Quarry owners see being close to market as idea in order to secure business. Minakaris sees this as, "An outdated supply practice and this is what puts aggregate operators at odds with communities. The aggregate industry needs a better Supply Chain Management System, and I believe it is one of the few resource-based industries that doesn't have one. Because of that communities are continually at risk with their water table, quality of air, prone to more noise, dust, traffic from 60,000 to 90,000 trucks per year that doesn't include service and employee vehicles."
What is also at risk is the Town of Milton. In December of last year, Milton had boil water order. Over 20,000 people get their water from the Kelso Wellheads which are also fed from the same aquifer the community gets its water.
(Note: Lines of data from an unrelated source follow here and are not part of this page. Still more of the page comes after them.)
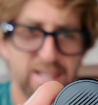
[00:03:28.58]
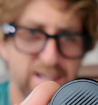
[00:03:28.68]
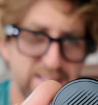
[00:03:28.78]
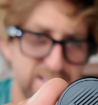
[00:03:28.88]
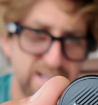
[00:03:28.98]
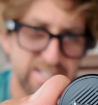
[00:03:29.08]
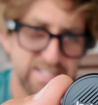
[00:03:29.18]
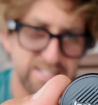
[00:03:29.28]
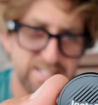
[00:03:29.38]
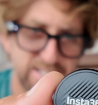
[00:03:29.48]
and that
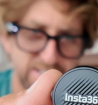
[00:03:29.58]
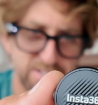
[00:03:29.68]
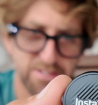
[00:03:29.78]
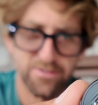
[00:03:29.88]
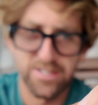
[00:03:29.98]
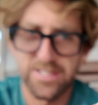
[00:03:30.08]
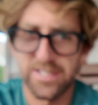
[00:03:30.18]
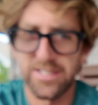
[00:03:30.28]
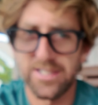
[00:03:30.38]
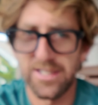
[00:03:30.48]
is the
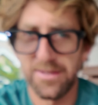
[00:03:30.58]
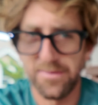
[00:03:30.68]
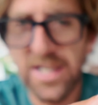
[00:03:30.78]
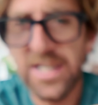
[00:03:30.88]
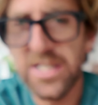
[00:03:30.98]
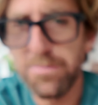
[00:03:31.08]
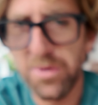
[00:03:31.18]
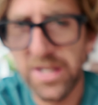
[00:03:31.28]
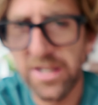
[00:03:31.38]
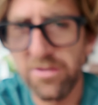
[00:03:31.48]
Insta360. So that is
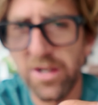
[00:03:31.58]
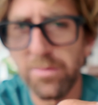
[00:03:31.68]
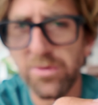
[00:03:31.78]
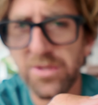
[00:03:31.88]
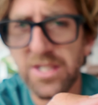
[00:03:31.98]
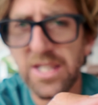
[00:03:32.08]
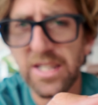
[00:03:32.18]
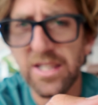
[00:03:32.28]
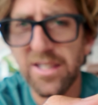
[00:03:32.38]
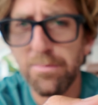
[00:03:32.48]
pretty incredible to
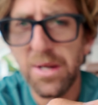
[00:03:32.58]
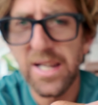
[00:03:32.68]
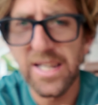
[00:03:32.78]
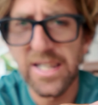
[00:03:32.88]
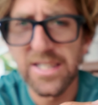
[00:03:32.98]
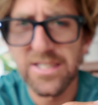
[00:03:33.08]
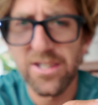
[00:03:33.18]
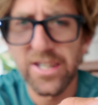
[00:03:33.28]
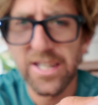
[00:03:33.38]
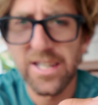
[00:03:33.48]
think that the penny is
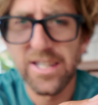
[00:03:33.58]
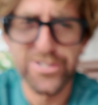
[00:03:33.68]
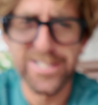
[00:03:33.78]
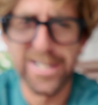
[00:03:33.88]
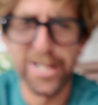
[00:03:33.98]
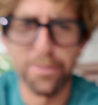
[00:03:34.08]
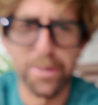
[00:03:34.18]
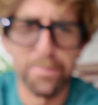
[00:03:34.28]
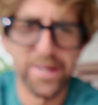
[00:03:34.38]
like just a little bitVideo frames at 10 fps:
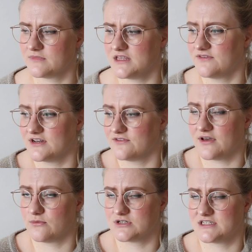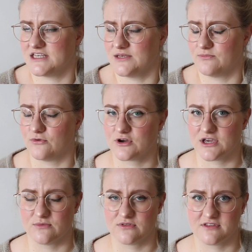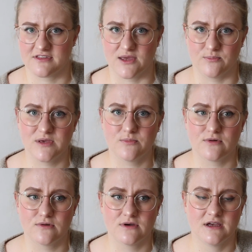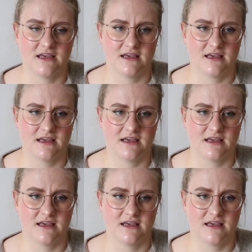even if I would keep working with the same people,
That aquifer happens to be on the land that JDC bought in 2016. The Town and the Region had been working on rezoning that land for over the last nine years and JDC is now challenging them on that.
The economic risk is to the revenue that the Town of Milton gets from the Casino at Mohawk Raceway. On a weekly basis the Town's revenue is $118,000 but James Dick Construction Ltd. is offering about $800 a week for road repairs which hardly seems a good pay off for voters and tax payers
"The provincial government is the only body that can step in right now and intervene," Minakakis says. "I'm asking Doug Ford to step in and intervene this now because it's not right for the community. I would like to meet with Premier Doug Ford in person. I am not an environmentalist or an activist, I am business person with a great deal of global experience. What we are seeing potentially happening to our community is fundamentally wrong on many levels. I have attended Conservative meetings and I have heard the Premier speak, I believe he will listen to a reasonable and responsible business person."
The ball's in Ford's court. Let's see if he's willing to meet with WWW, CRCR and ACTION to do the right thing.